America is about to face a health insurance crisis on top of its economic crisis and public health crisis. So now is a good time to ask: How about we consider finally decoupling your health coverage from your job?

A shocking new joblessness report shows 3.3 million new people filing for unemployment benefits. The Economic Policy Institute says we could lose 14 million jobs by summer. Morgan Stanley’s chief economist puts the number at nearly 17 million. A huge portion of those people will also lose health insurance.

Universal health care would not have saved us from the coronavirus. Countries with universal coverage have done both well (e.g., Germany and South Korea) and poorly (e.g., Italy and Spain) in controlling the infection. But they aren’t hampered by our particular situation, in which losing your job usually means losing insurance. In none of them will people avoid getting treated because of the cost, or be saddled with crushing bills if they get sick.

When so many millions lose their jobs all at once, it ought to push us to reassess this unique and uniquely detrimental feature of our health-care system.

To be clear, people who lose their jobs now will not be without options. If you have employer-sponsored health coverage and lose your job, you can use COBRA to stay on that plan for 18 months — but you’ll have to pay the full cost, which for many people is impossible. You can get private coverage through your state’s Affordable Care Act exchange, or you may be eligible for Medicaid.

But all of it requires you to jump through some bureaucratic hoops. Until it’s all sorted out, you’ll probably go through a period of uncertainty and anxiety.

Now imagine something different. What if losing your job didn’t change your health coverage at all? What if that wasn’t one more thing to worry about at such a stressful time? And what if, even if you were secure in your job, your coverage didn’t depend on your boss’s preferences for what kind of coverage you should have (say, if he considers it morally icky to allow you to have coverage for contraception), what your deductibles should be or how much you should pay?

We just got through a presidential primary campaign in which some union members were suspicious about Bernie Sanders’s Medicare-for-all plan because it would mean going off the plans they had negotiated with employers, and going to a government plan. But it’s important to stress that decoupling insurance from employment wouldn’t mean going to single-payer.

There are a variety of systems in the world that provide universal coverage, of varying degrees of government control. While a few of them include employer contributions to cover the cost of the system, none of them entwines health coverage with employment to the degree ours does.

In some (other) places, everyone gets coverage from the government; in some, everyone gets coverage through private (though heavily regulated) insurers; and some have a mix of the two. But in none of them does your employer decide what your coverage is, nor do you risk losing your coverage if you lose your job.

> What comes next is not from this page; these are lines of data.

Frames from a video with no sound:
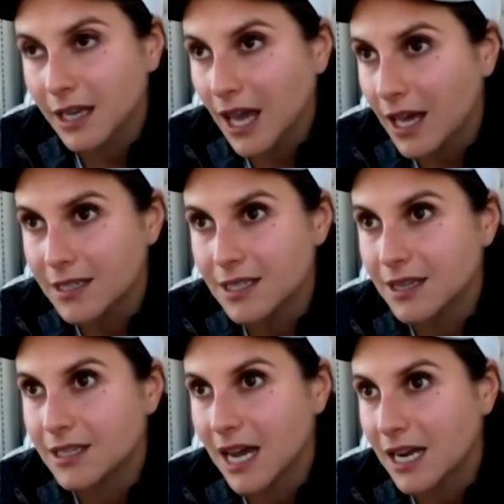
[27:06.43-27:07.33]
again, to
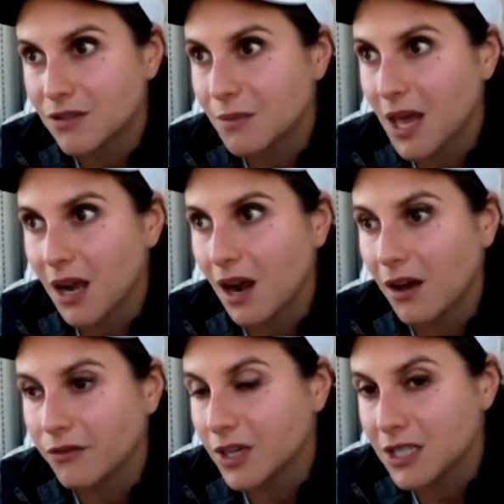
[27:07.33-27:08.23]
the detriment
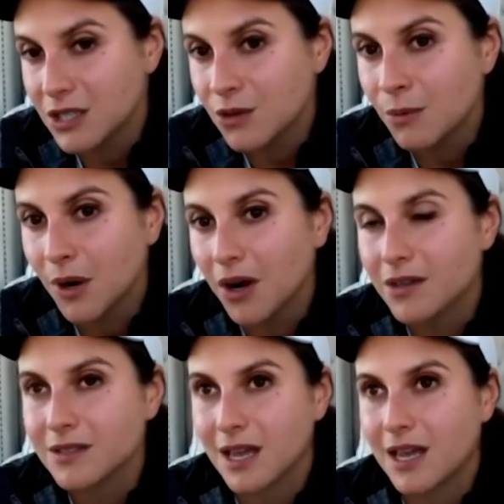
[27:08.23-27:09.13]
of
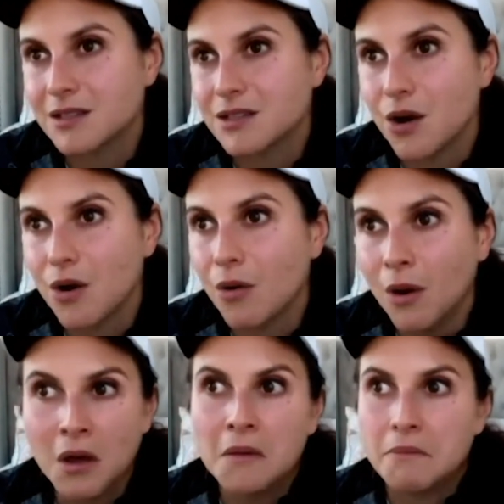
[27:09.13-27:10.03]
consumers. And
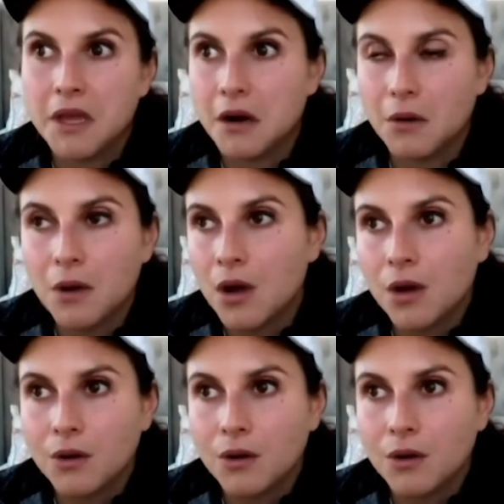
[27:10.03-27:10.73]
so, you know,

So why do we have this system in the first place? It’s not efficient, it imposes a huge administrative and financial burden on employers, and it results in “job lock” as people stay in jobs they don’t like and don’t pursue entrepreneurial opportunities for fear of losing their coverage. Why would anyone design a system this way?

The answer is that it wasn’t really designed so much as it was an accident of history. Because of wage and price controls in World War II, employers couldn’t offer higher wages, so they began using health coverage to compete for workers. When the IRS ruled in 1943 that employer contributions to health coverage could be made pre-tax, the benefit spread rapidly.

Today, the tax exclusion for employer-sponsored coverage is the single largest tax expenditure in the federal budget, reducing revenue by well over $200 billion a year. The Treasury Department projects that number will be $400 billion by the end of the decade. And getting coverage through your employer is the default for most adults under 65 years old.

As we debated the future of health care in recent months, we heard over and over that fundamental change to our insurance system is impossible because everyone loves their private health coverage. Anyone who has actually had to test that coverage found that assertion laughable, but there’s no question that people fear losing what they have, which makes change difficult.

So moving away from an employer-based system would require imagination — and some strong regulation. What we’d have to do, as health-care economist Uwe Reinhardt wrote in 2014, is get rid of “the illusion that employer-provided health insurance is an unearned gift bestowed on them by the owners and paid with the owners’ money, giving those owners the moral right to dictate the nature of that gift.”

If we choose, we can cut the cord that binds our health care to our jobs, knowing that there are any number of ways to construct the system that are less expensive and more secure for all of us. All we have to do is decide that’s what we want.